== Task to complete ==
When you reach the line that contains "[17:52.82-17:53.86]", set down that line and every one after it through the end of the records, exactly as written and with no pictures.

== Extracted records ==
★ ★ ★ ★
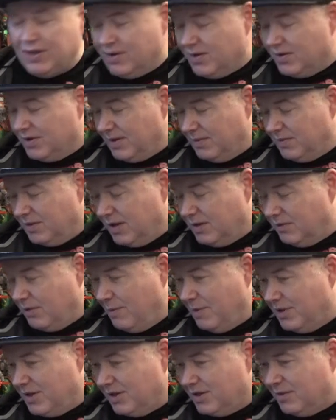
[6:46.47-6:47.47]
because sometimes
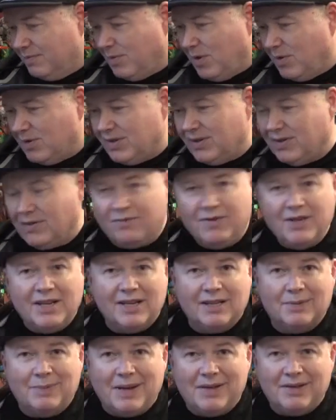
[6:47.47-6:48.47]
reproduction boxes are really
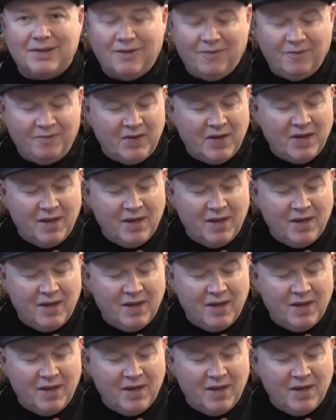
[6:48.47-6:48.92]
expensive.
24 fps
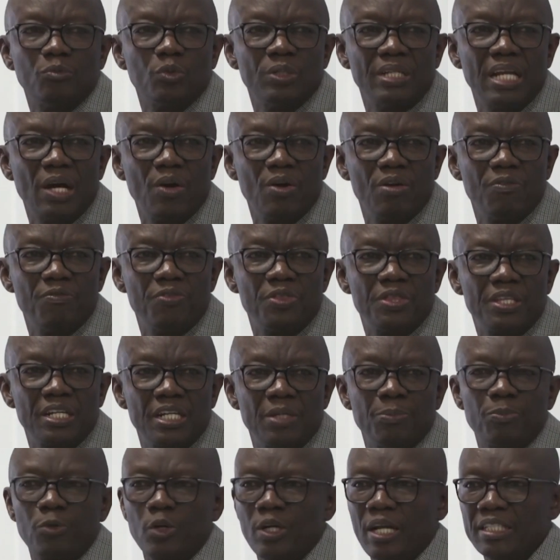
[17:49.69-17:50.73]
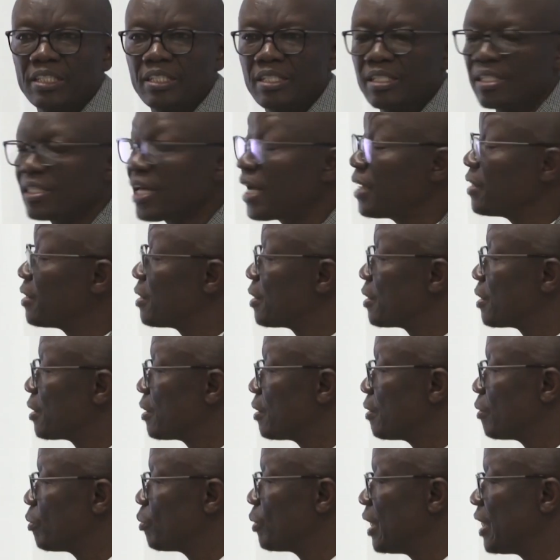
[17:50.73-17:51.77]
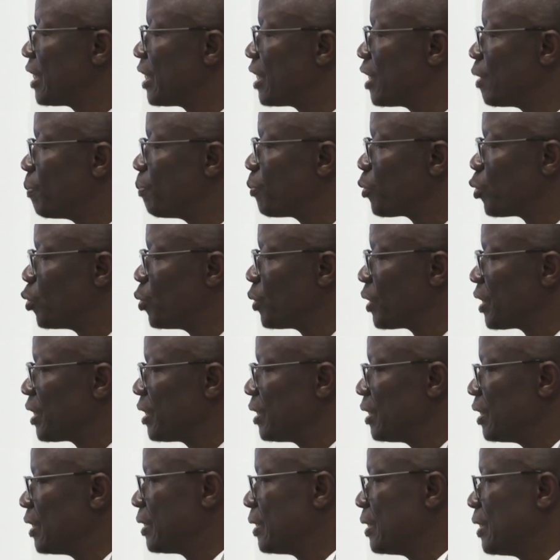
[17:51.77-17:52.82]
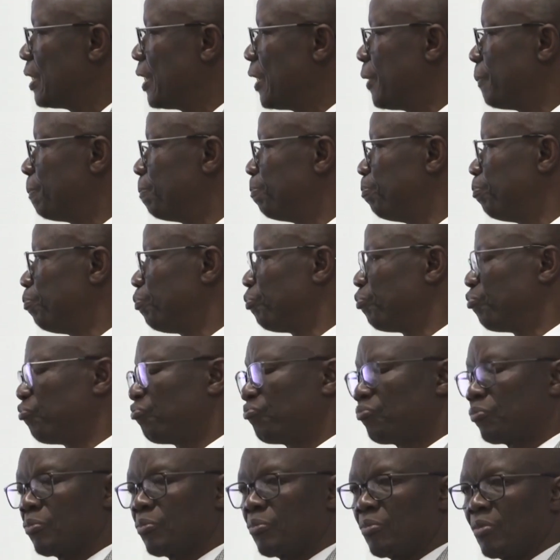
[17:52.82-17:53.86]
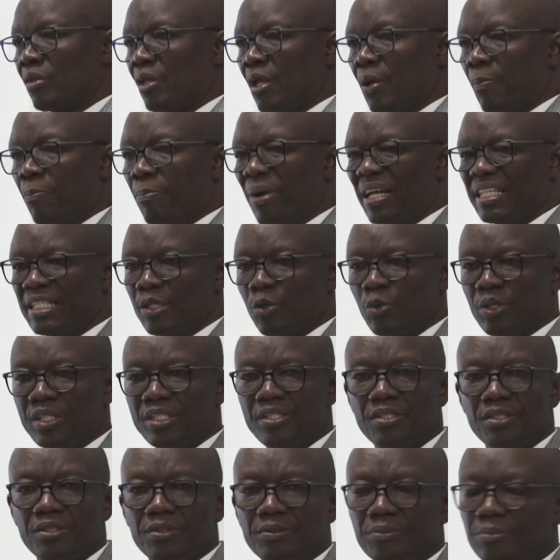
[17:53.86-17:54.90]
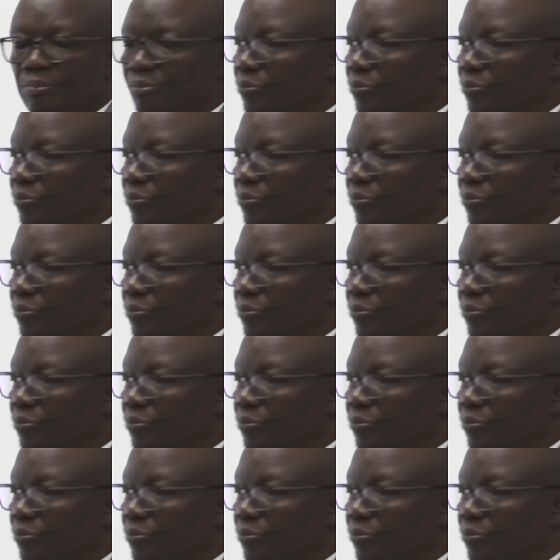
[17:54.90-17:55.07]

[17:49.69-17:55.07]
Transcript: We now have three production sites. We added a brewery in um, Butterworth.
★ ★ ★ ★
== Solved exercise ==
[17:52.82-17:53.86]
[17:53.86-17:54.90]
[17:54.90-17:55.07]

[17:49.69-17:55.07]
Transcript: We now have three production sites. We added a brewery in um, Butterworth.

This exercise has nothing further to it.